Outre ses activités initiales dans le gaz naturel, Enron avait monté un système de courtage par lequel elle achetait et revendait de l'électricité, notamment au réseau des distributeurs de courant de l'État de Californie.
En décembre 2001, elle fait faillite de manière retentissante, en raison de pertes occasionnées par ses opérations spéculatives sur le marché de l'électricité, qui avaient été maquillées en bénéfices via des manipulations comptables.
Cette faillite entraîna dans son sillage celle d'Arthur Andersen, qui auditait ses comptes, et fut à l'origine de nouvelles lois et normes dans les domaines de la finance et de la comptabilité.
Le scandale Enron est devenu un important symbole des dérives du capitalisme américain des années 1990 : chiffré à plus de 74 milliards de dollars américains de pertes cumulées, il demeure à ce jour et historiquement le plus important en termes de volumes.
En 1984, Kenneth Lay, 42 ans, prend la tête de la Houston Natural Gas, un petit distributeur texan de gaz. Il est l'ancien sous-secrétaire à l'Énergie dans l'administration Reagan et est très lié à la famille Bush qui a fait des affaires dans le pétrole, et à Dick Cheney, lui aussi patron dans le milieu pétrolier.
En juillet 1985, Enron nait de la fusion de Houston Natural Gas et de la Internorth of Omaha.
Son nom fut d'abord Enteron, composé de En pour Energy, de on de Houston et de ter pour la phonétique. Néanmoins, ce mot veut dire « intestin » en anglais scientifique : les lettres t et e seront ôtées pour conserver Enron[réf. souhaitée].
Quand l'entreprise démarra ses activités, elle était à la tête d'un réseau de gazoducs important.

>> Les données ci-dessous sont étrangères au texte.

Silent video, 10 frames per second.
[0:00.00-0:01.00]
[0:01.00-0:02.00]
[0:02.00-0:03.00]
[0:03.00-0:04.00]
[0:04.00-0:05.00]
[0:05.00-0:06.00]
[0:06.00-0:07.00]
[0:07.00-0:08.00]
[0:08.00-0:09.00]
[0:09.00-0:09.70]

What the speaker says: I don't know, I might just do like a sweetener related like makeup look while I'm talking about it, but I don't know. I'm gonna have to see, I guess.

Son business model restait traditionnel : production et transport de gaz, ainsi que la vente, essentiellement sur les marchés de gros, dont il devient le leader avec 15 % du marché.
Développement et diversification
Dans les activités de production et de transport d'énergie
Enron multiplie les prises de participation dans les sociétés de pipelines aux États-Unis, en Europe, en Asie et en Amérique du Sud. Les activités de trading sont déjà présentes, avec des instruments de couverture contre les risques de fluctuation des cours du pétrole et de gaz.

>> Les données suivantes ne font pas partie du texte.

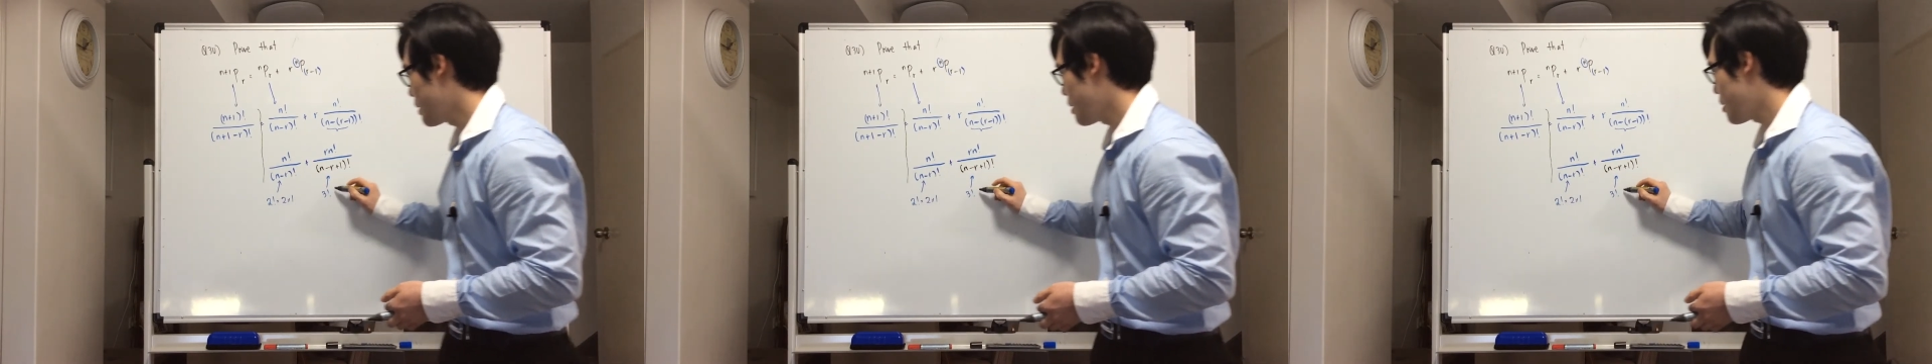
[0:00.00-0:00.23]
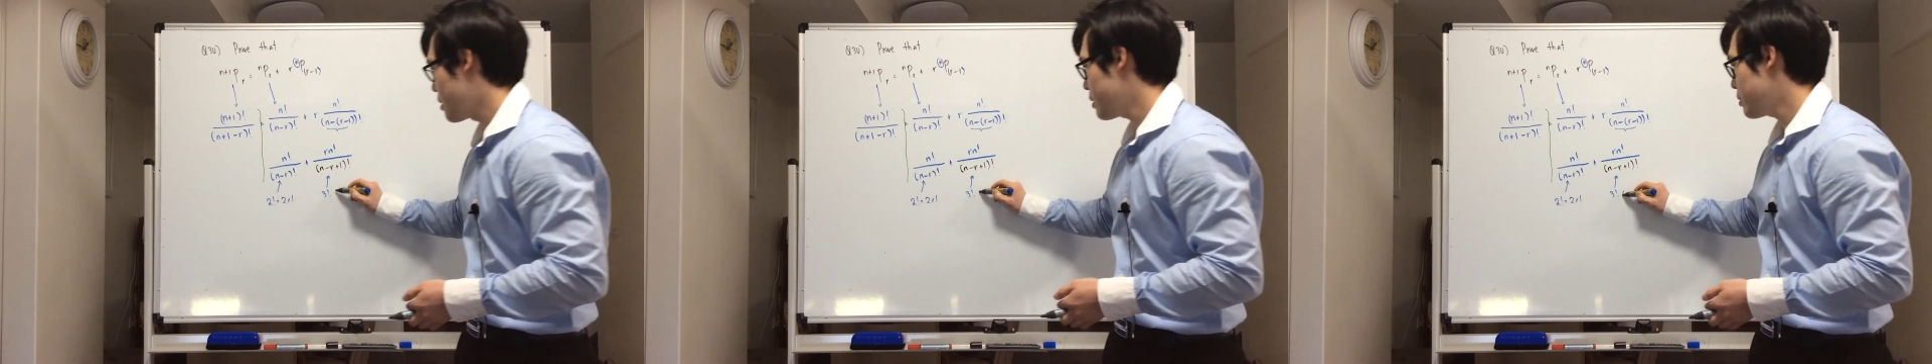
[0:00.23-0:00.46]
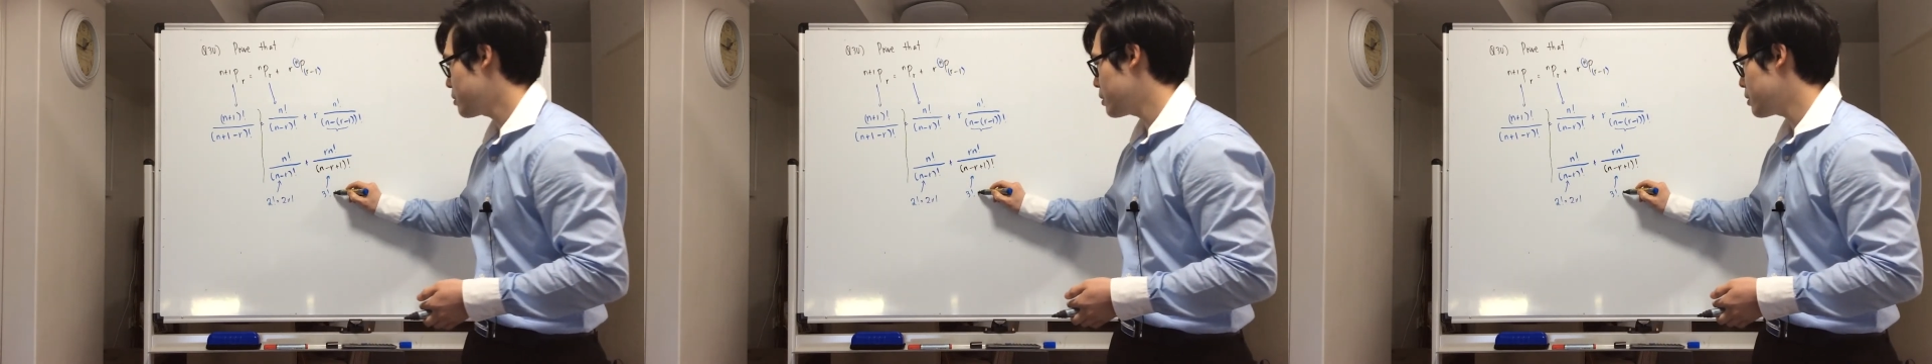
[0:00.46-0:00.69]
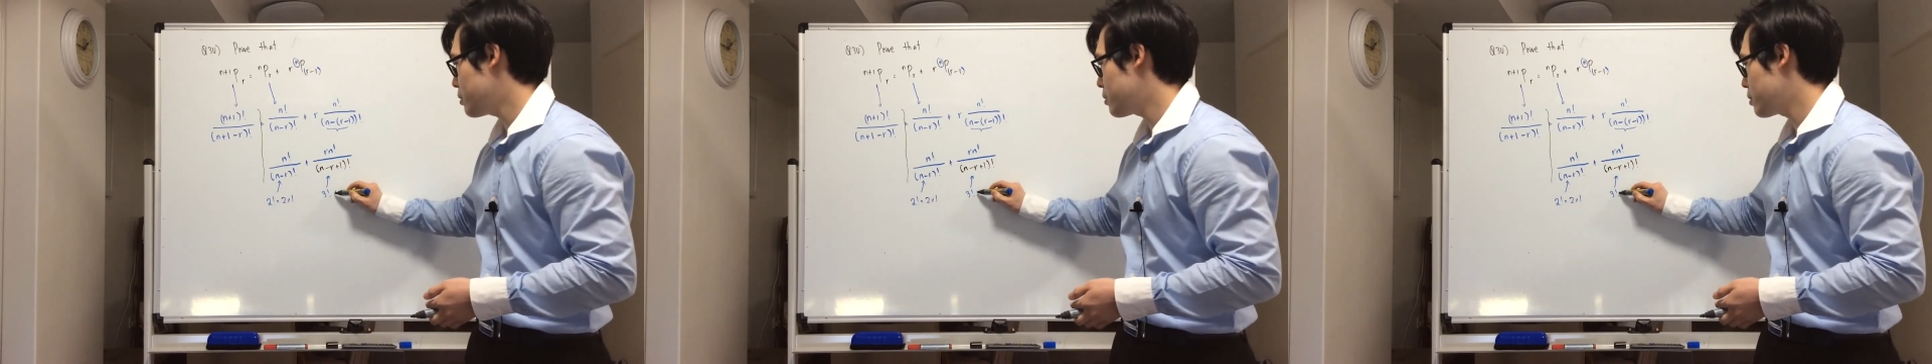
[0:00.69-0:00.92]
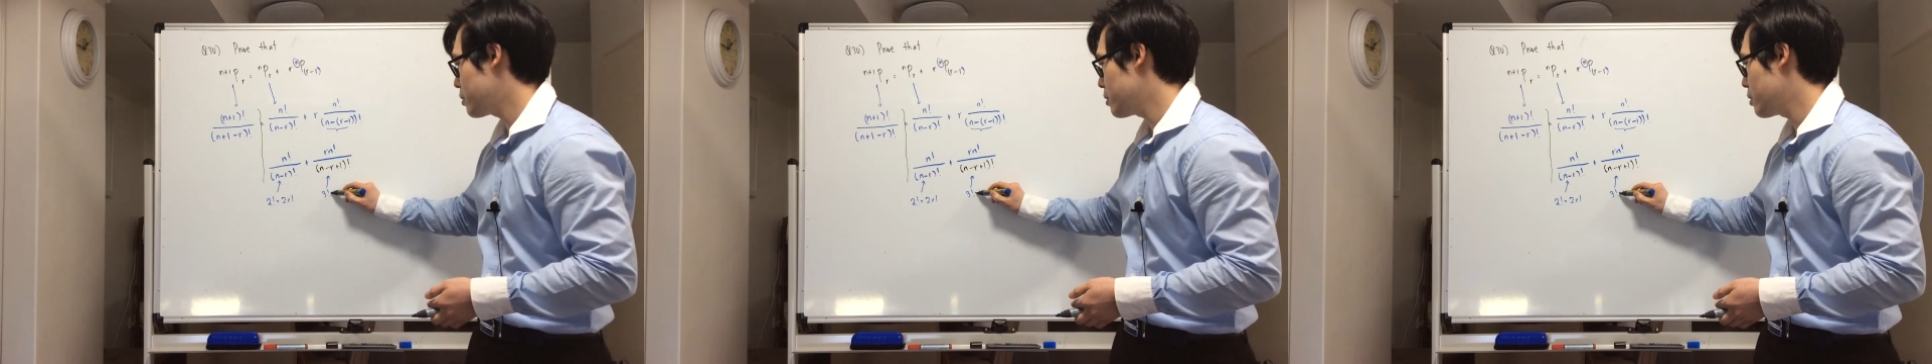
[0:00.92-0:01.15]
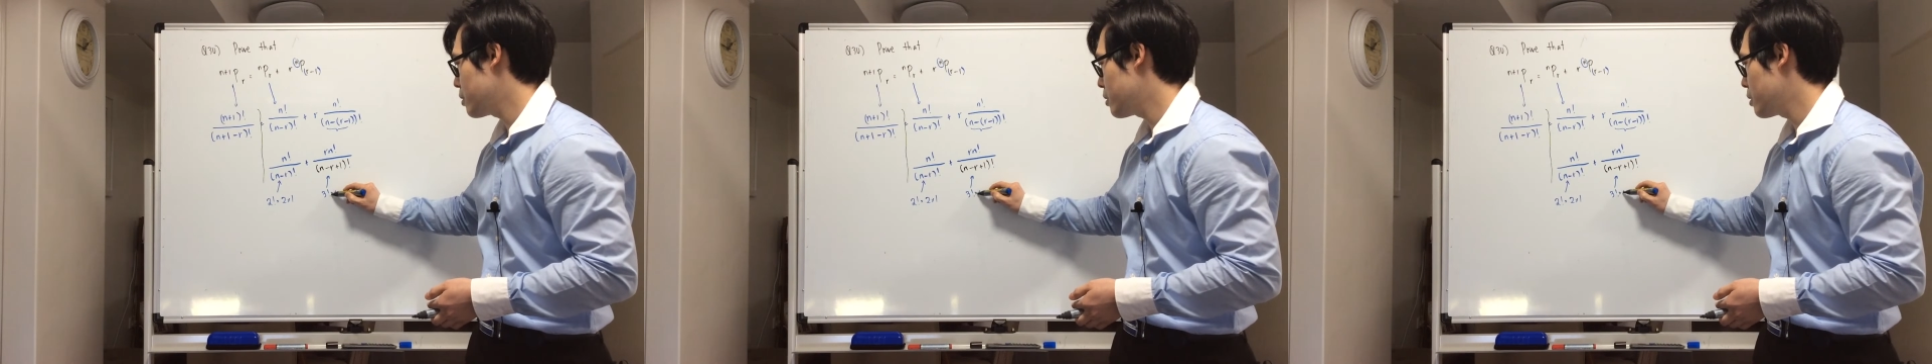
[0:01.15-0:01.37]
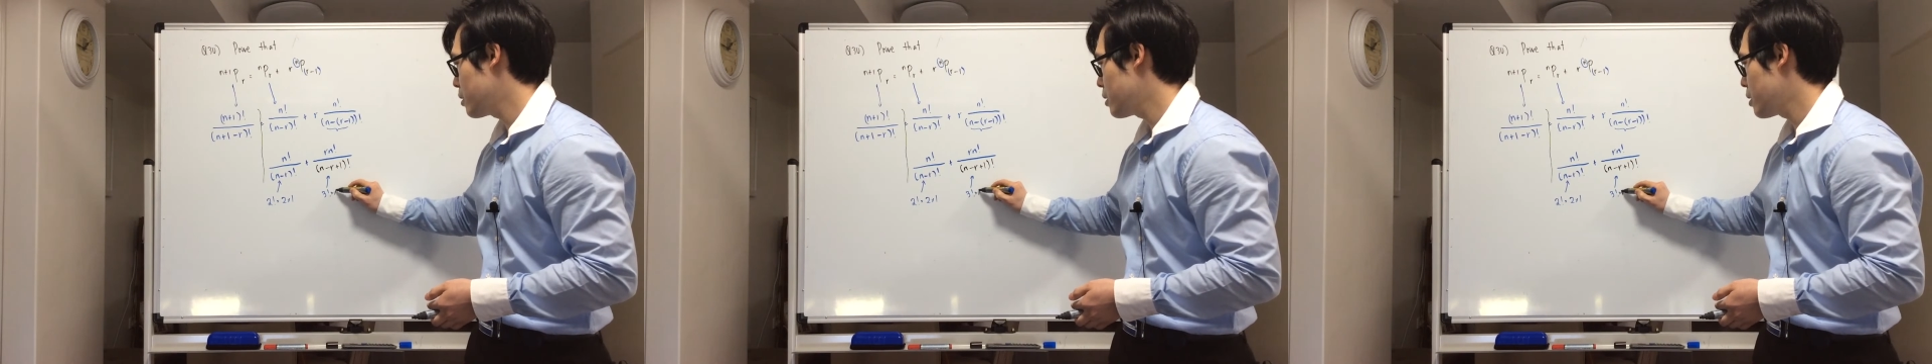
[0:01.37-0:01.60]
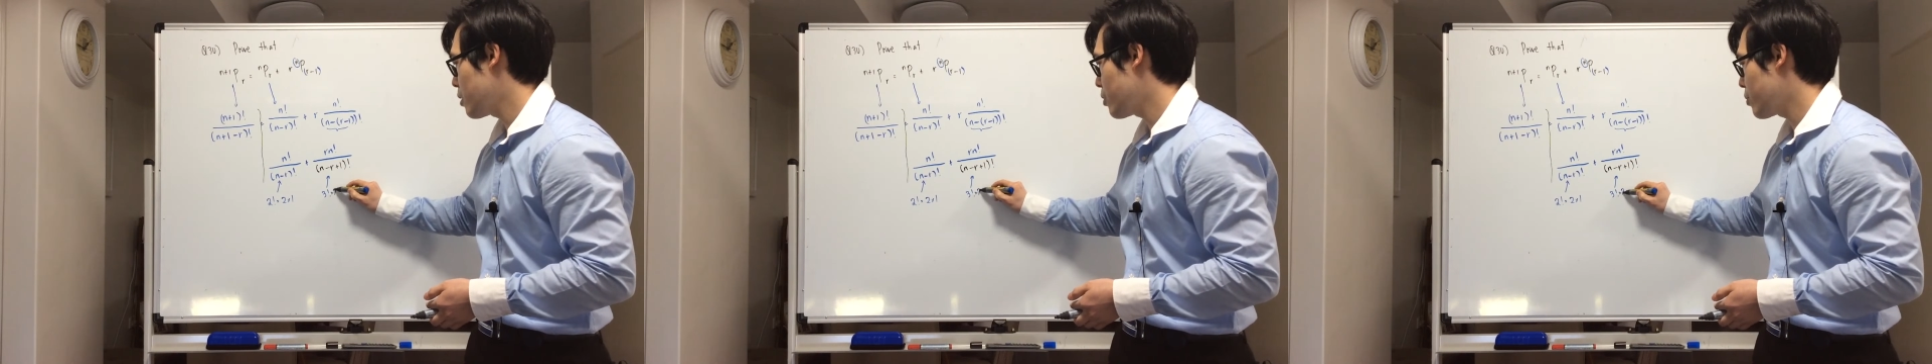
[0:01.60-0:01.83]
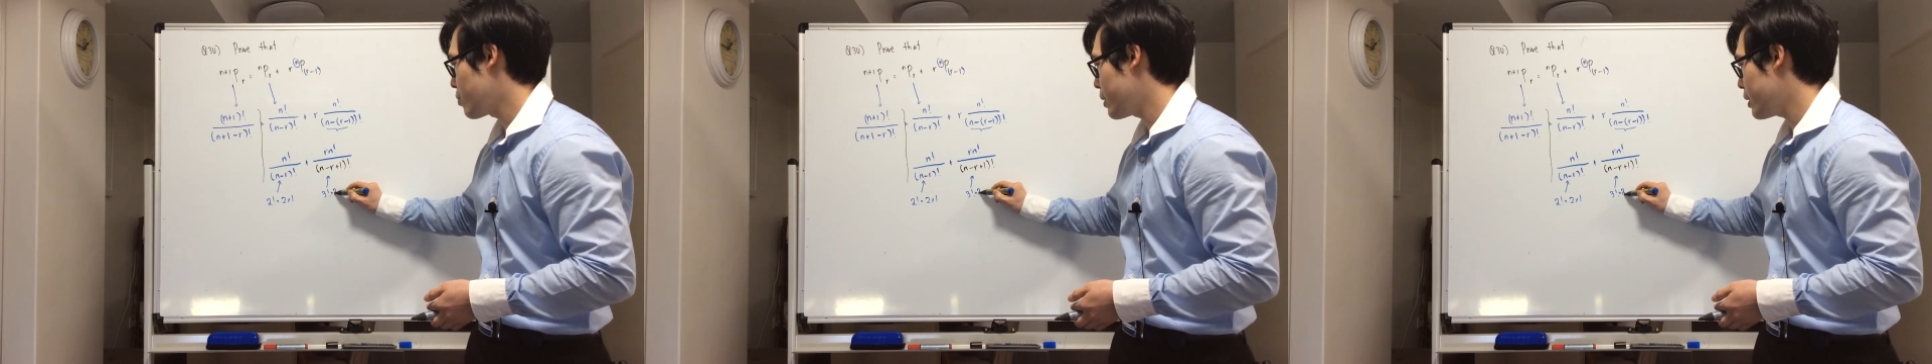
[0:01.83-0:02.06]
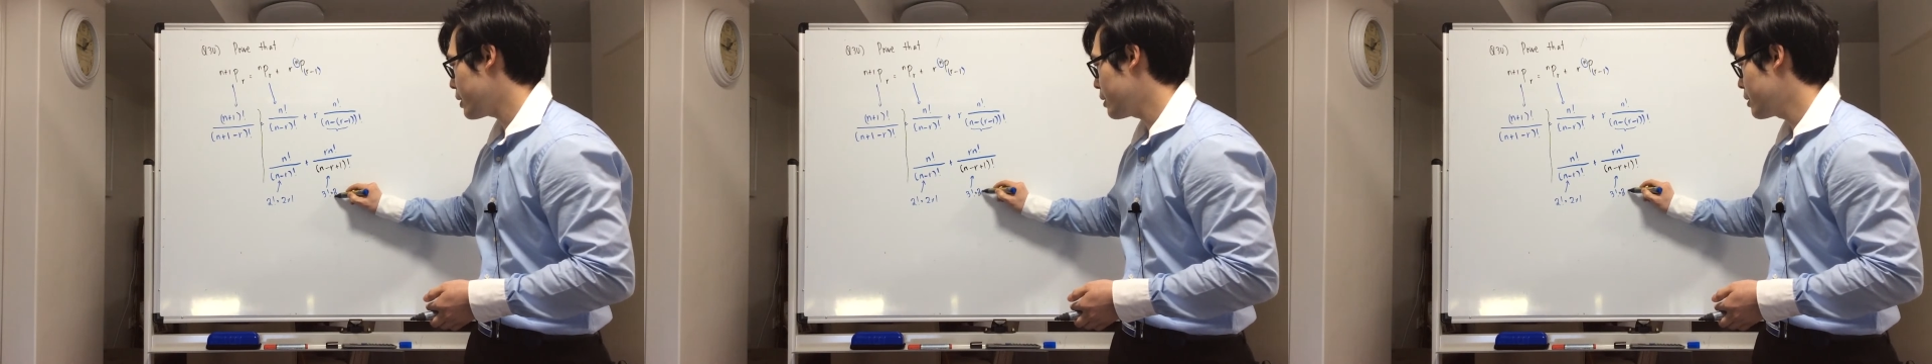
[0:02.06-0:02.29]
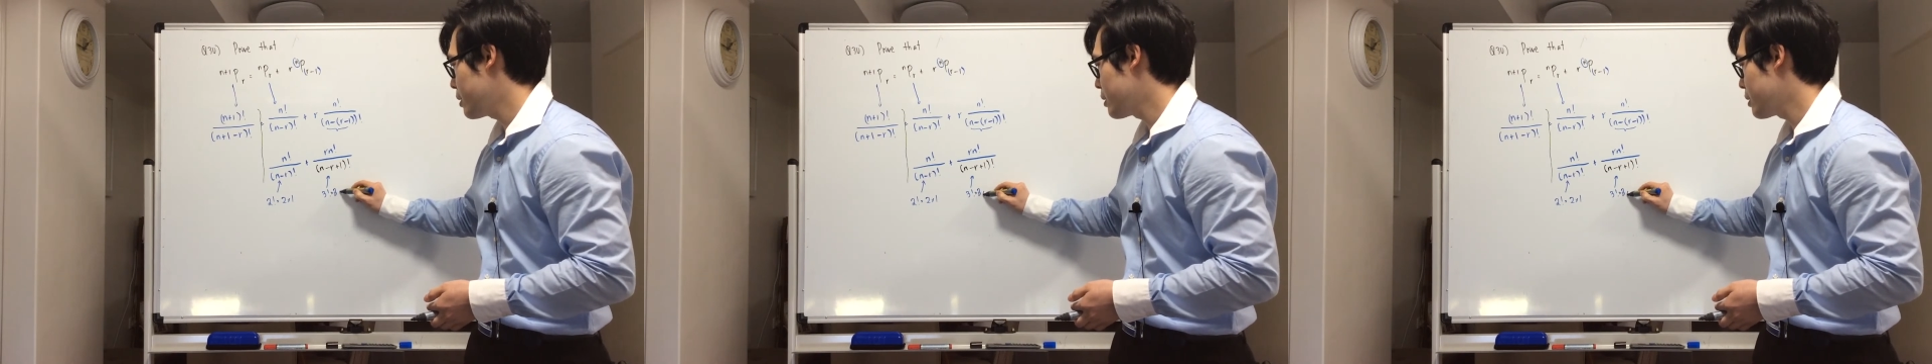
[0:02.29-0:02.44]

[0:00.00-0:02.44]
this is 3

En 1988, elle se développe à Londres pour capter les contrats de fourniture gazières résultant de la privatisation des services publics britanniques.

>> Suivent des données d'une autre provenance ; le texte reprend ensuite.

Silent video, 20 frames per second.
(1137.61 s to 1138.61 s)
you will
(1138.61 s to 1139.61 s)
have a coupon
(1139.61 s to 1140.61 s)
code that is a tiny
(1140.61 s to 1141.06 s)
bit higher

La même année, elle lance la "Gas Bank", une chambre de compensation pour le commerce du gaz, chargée du montage financier des projets d'investissements gaziers, qui préfigure son business model à venir.
Au tournant des années 1990 et avec l'arrivée de Jeffrey Skilling, ancien consultant de McKinsey, Enron entend profiter de la libéralisation du marché de l'énergie aux États-Unis et adopte un nouveau business model autour du courtage de l'énergie.
Enron offre, grâce à la Gas Bank, des produits financiers dérivés comme des swaps, options, ... à ses clients : elle couvre des risques technologiques (accidents), économiques (fluctuations de cours), politiques (risque-pays), financiers (variations de taux d'intérêt, de taux de change...). Enron fait ainsi appel à des techniques d'ingénierie financière, considérant « le gaz naturel ou l'électricité comme des produits financiers ».
Enron est la contrepartie de toutes les transactions.
La détention des actifs (infrastructures énergétiques) devient alors secondaire dans le business d'Enron et lui permet de faire se rencontrer l'offre et la demande si besoin. Le business des pipelines devient un business de trading.